Le cloître et ses usages

Espace central de l’abbaye, c’est autour du cloître que s’articulaient les principaux bâtiments monastiques, suivant un ordre symbolique et fonctionnel bien précis. Les galeries qui entourent le jardin central desservaient ces différents espaces et accueillaient de nombreuses activités quotidiennes.

en savoir plus

Au Nord, dans la galerie adossée à l’église, se tenaient les cérémonies spirituelles et liturgiques comme celle du mandatum, lors de laquelle deux moines lavaient les pieds des autres religieux, ainsi que le fit le Christ à ses disciples.

La galerie orientale accueillait les activités d’ordre intellectuel et desservait la sacristie ainsi que la salle capitulaire dans laquelle se lisait, chaque jour, un chapitre de la règle de saint Benoît et où l’on discutait des sujets concernant la communauté. Les frères convers, qui n’étaient pas admis dans cette salle, pouvaient néanmoins se rassembler autour de la porte pour écouter les conversations qui s’y déroulaient. C’est également dans cette galerie que les moines s’adonnaient à la lectio divina, un temps de méditation, de prière et de lecture individuelles prescrit par la règle. Les livres dont ils disposaient y étaient d’ailleurs conservés, dans une niche appelée armarium, encore visible. Elle était autrefois équipée d’étagères et fermée par des volets de bois. Quand le nombre de volumes devint trop important, on les conserva probablement dans la sacristie, puis dans une bibliothèque dédiée à cet usage.

La galerie Sud conduisait au chauffoir, au réfectoire et à la cuisine. Elle était dévolue aux activités domestiques et corporelles. Un escalier menant au dortoir y débouchait également. En face du réfectoire se trouvait un petit pavillon gothique, appelé « lavabo », abritant une fontaine qui alimentait l’abbaye en eau potable.

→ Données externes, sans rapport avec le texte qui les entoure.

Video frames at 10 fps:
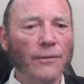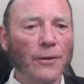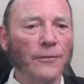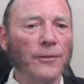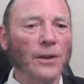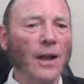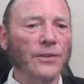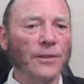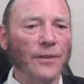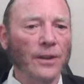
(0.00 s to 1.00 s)

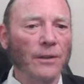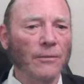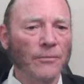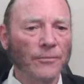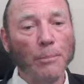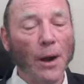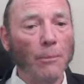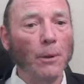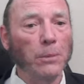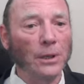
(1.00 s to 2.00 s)
philosophy,
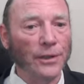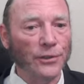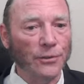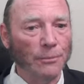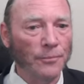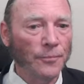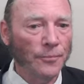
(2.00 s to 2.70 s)
probabilismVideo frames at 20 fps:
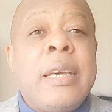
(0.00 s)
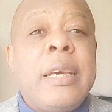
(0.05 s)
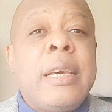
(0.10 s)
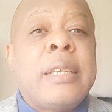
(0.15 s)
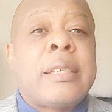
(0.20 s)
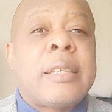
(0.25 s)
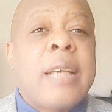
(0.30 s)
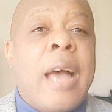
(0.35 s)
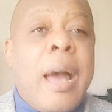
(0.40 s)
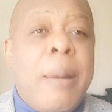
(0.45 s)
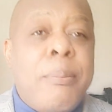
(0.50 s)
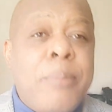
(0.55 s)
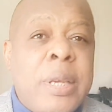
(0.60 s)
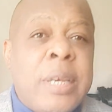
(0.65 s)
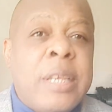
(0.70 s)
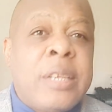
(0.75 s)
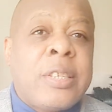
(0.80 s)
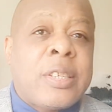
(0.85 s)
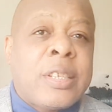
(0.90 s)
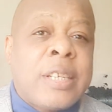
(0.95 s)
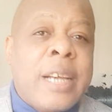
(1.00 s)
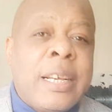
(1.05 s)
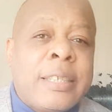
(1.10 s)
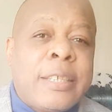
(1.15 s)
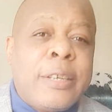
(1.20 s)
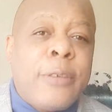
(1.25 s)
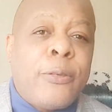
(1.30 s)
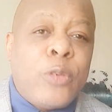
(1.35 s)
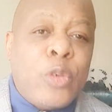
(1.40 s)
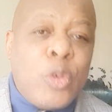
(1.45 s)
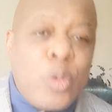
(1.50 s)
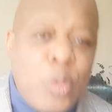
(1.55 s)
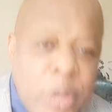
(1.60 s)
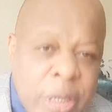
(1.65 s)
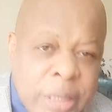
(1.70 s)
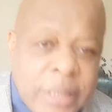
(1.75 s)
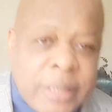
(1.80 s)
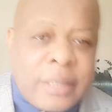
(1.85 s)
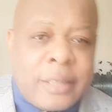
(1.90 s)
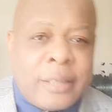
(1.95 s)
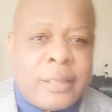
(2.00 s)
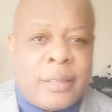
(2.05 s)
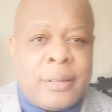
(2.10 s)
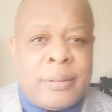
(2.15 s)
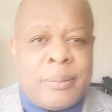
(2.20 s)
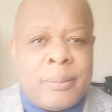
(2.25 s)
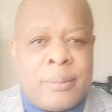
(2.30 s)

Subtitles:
it's administrative unit.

Captée sur une hauteur du village voisin, cette eau de source servait à la nourriture et aux ablutions des moines.

La galerie située à l’Ouest fermait le carré claustral. Elle était pourvue d’une porte donnant sur une ruelle extérieure qui conduisait au cellier et au bâtiment des frères convers, ruelle qui permettait aussi à ces derniers d’accéder à la cuisine et au bas-côté Sud de l’église.

Entre 1793 et 1860, la reconversion de l’abbaye en fabrique textile provoqua plusieurs remaniements dans l’architecture du cloître. La galerie située au Nord fut fermée aux deux extrémités, pourvue de baies vitrées et de cheminées. Elle servit successivement de bureau, de serre et d’orangerie. La galerie Est fut entièrement détruite pour permettre l’ouverture de fenêtres dans la façade du bâtiment qui abritait désormais une filature. Le long de la galerie Sud, le creusement d’un canal souterrain entraîna la destruction du lavabo. La galerie Ouest fut pavée pour faciliter le passage des charrettes jusqu’à la salle où l’on chargeait les marchandises et, à son extrémité, on perça une issue dont on peut encore voir la trace dans la maçonnerie. En 1855, toutes les galeries furent garnies de fenêtres et transformées en ateliers d’impression pour étoffes. Au Nord, la porte charretière fut rebouchée mais on aménagea, dans l’épaisseur du mur évidé, une petite loge éclairée par une fenêtre donnant sur les ruines de l’église. Quant aux larges baies qui communiquent désormais à l’Ouest avec la ruelle des convers, elles ne seront ouvertes qu’au début du XXe siècle.

En 1864, l’abbaye fut rendue à la vie conventuelle. Le cloître fut déblayé des équipements industriels et des restaurations furent rapidement entreprises afin de le rétablir dans ses fonctions monastiques. Ces travaux s’accompagnèrent de nouvelles démolitions. Jugé « anachronique », l’escalier du dortoir rénové par les moines en 1672 et conservé par les industriels fut détruit, et les toitures en appentis des quatre galeries furent remplacées par des terrasses. (La circulation entre les bâtiments en sera facilitée à l’étage, mais on déplorera par la suite de nombreuses infiltrations…).

Après plusieurs campagnes de travaux, le cloître fut définitivement restauré en 2007. Aujourd’hui comme hier, c’est un lieu de vie central au sein de l’abbaye, qui sert désormais d’écrin aux représentations musicales et chorégraphiques proposées par la Fondation Royaumont.